Can't configure DeepStream classifier to give the same softmax outputs as the TRT engine it builds

Summary: I can’t get DeepStream to produce correct results for a custom classifier no matter how I set the config for nvinfer.

I custom trained a 2-class ResNet34 classifier with softmax output in PyTorch and saved this model. I’ve converted and saved this model in 32-bit precision to both ONNX (via onnxruntime) and TRT (via trtexec). Additionally, I’ve converted the ONNX model to TRT via nvinfer, which is how I’ve set up the DeepStream config.

The models require preprocessing normalisation, and when these are set equivalently, all four of these models produce exactly the same inference softmax output (to within several decimal points accuracy) over a range of images as well as a video. The normalisation used looks like this:

FIXED_OFFSET = 0.449
FIXED_STDDEV = 0.226
transforms.Compose([
    transforms.Resize((224, 224)),
    transforms.ToTensor(),
    transforms.Normalize([FIXED_OFFSET] * 3, [FIXED_STDDEV] * 3)
])

However, I can’t get nvinfer to output the same results within a DeepStream pipeline, whether the classifier is used for primary inference or secondary inference. (I know the results are wrong because I’m outputting them from NvDsClassifierMeta and comparing them to inference outside of DS.) There is no image resizing implied by my config, and I’ve checked all sensible variations of the normalisation settings, which to my knowledge are net-scale-factor, offsets, and model-color-format.

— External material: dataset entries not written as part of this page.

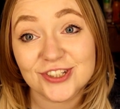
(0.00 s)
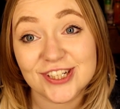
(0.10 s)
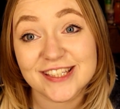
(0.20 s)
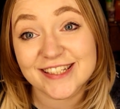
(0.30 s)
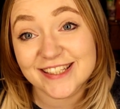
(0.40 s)

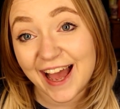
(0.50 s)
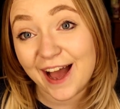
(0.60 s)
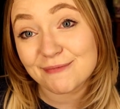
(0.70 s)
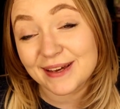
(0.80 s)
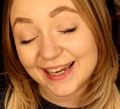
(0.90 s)
just as
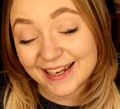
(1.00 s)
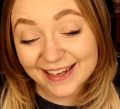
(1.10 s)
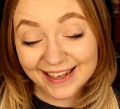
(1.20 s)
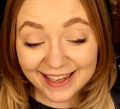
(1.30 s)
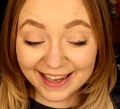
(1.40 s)
happy.
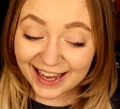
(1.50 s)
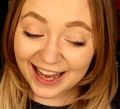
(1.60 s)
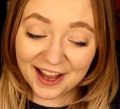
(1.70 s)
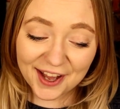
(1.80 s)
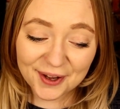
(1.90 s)

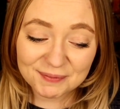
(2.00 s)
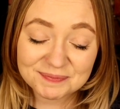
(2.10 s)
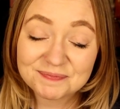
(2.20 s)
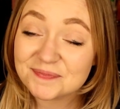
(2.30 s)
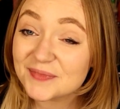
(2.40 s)

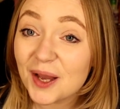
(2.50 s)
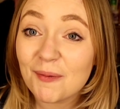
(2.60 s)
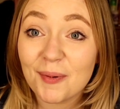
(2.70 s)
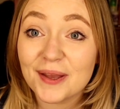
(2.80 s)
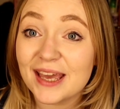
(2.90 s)

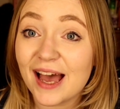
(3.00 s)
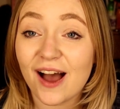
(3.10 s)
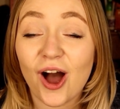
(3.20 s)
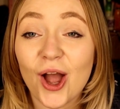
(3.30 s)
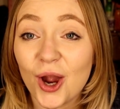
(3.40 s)
But yeah,
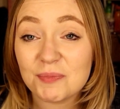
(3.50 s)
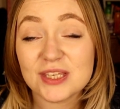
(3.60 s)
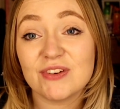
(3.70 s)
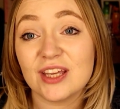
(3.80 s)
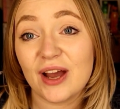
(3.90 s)
I hope
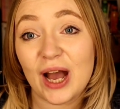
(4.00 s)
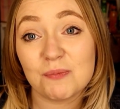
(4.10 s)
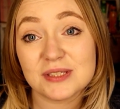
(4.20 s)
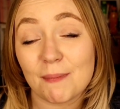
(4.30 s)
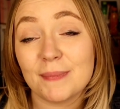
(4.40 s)
this video
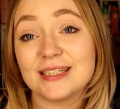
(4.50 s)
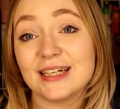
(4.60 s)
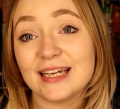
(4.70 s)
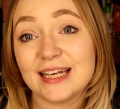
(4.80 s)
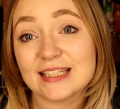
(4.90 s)
helps somebody
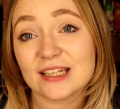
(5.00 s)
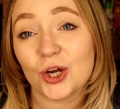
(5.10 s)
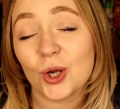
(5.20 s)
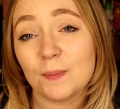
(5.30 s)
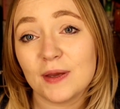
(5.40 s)
at least, and I
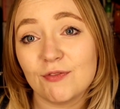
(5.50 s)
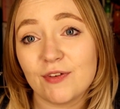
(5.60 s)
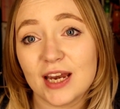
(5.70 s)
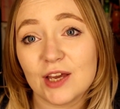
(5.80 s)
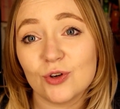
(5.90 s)
hope if
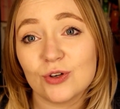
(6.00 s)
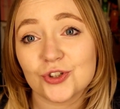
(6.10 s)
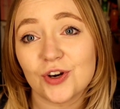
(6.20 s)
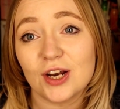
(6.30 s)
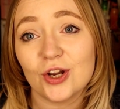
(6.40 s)
any of you are
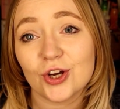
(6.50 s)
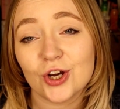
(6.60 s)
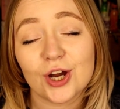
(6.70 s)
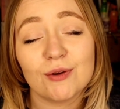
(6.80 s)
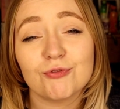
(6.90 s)
trying to look at
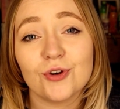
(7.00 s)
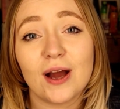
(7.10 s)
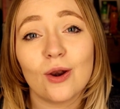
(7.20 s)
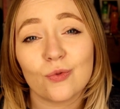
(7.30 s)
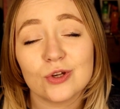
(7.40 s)
going through
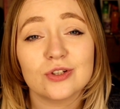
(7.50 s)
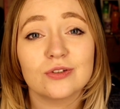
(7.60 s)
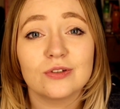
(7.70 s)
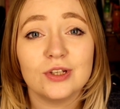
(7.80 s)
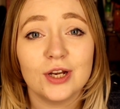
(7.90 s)
how long the
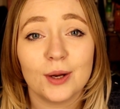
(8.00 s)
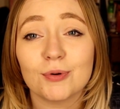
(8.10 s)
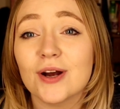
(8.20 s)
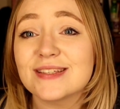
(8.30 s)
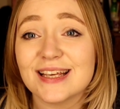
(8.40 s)

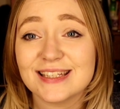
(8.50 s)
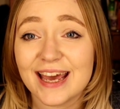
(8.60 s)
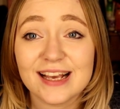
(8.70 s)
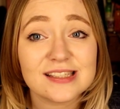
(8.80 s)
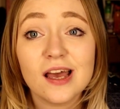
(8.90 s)
process
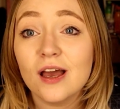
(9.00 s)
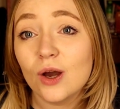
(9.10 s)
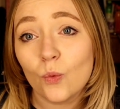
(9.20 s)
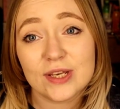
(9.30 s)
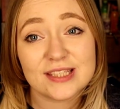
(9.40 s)
takes.
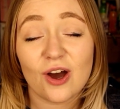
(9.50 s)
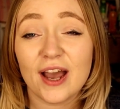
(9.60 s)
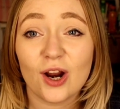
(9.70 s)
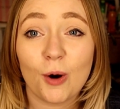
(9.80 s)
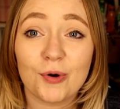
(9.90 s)
We
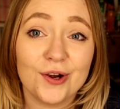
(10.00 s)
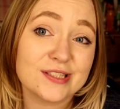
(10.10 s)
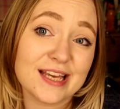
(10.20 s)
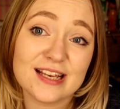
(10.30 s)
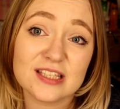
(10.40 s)
started our
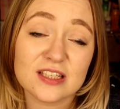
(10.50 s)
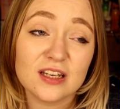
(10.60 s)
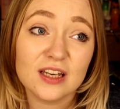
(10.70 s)
process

I use a constant normalisation across all channels so I can’t be getting the RGB channels confused.

The two obvious conclusions are: either I’ve still got something that needs to be changed in the config, or nvinfer is doing something it shouldn’t be. I did notice one bizarre behavior: if I change scaling-filter, the softmax outputs change completely. This is unexpected because there is no need for image/video scaling anywhere in my Deepstream pipeline.

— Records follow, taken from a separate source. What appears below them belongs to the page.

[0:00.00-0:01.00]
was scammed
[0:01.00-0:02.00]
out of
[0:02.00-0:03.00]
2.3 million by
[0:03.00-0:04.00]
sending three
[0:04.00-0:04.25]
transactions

My pipeline is equivalent to this:

gst-launch-1.0 filesrc location=example.avi ! h264parse ! avdec_h264 ! nvvideoconvert ! \
    m.sink_0 nvstreammux name=m batch-size=1 batched-push-timeout=40000 width=224 height=224 ! \
    nvinfer config-file-path=primary_classification_test.txt unique-id=1 ! nvdsosd ! nveglglessink

The nvinfer config looks like this:

[property]
gpu-id=0
infer-dims=3;224;224
net-scale-factor=0.017352074
offsets=114.495;114.495;114.495
onnx-file=/opt/nvidia/deepstream/deepstream-6.3/sources/project/person_classifier_test.onnx
labelfile-path=secondary_labels.txt
#force-implicit-batch-dim=1
batch-size=1
#model-color-format=0
process-mode=1
## 0=FP32, 1=INT8, 2=FP16 mode
network-mode=0
is-classifier=1
output-blob-names=predictions/Softmax
#output-blob-names=output
#classifier-async-mode=1
classifier-threshold=0
maintain-aspect-ratio=0
input-object-min-width=0
input-object-min-height=0
#operate-on-gie-id=1
#operate-on-class-ids=0;1;2;3
classifier-type=personclassifier
#scaling-filter=0
scaling-compute-hw=0

What am I missing?

• Hardware Platform (Jetson / GPU) RTX 2080
• DeepStream Version 6.3
• JetPack Version (valid for Jetson only)
• TensorRT Version 8.5.3.0
• NVIDIA GPU Driver Version (valid for GPU only) 530.41.03
• Issue Type( questions, new requirements, bugs) bugs/question
• How to reproduce the issue ? (This is for bugs. Including which sample app is using, the configuration files content, the command line used and other details for reproducing) Described above
• Requirement details( This is for new requirement. Including the module name-for which plugin or for which sample application, the function description)

I don’t think this pipeline is the same to the TensorRT pipeline.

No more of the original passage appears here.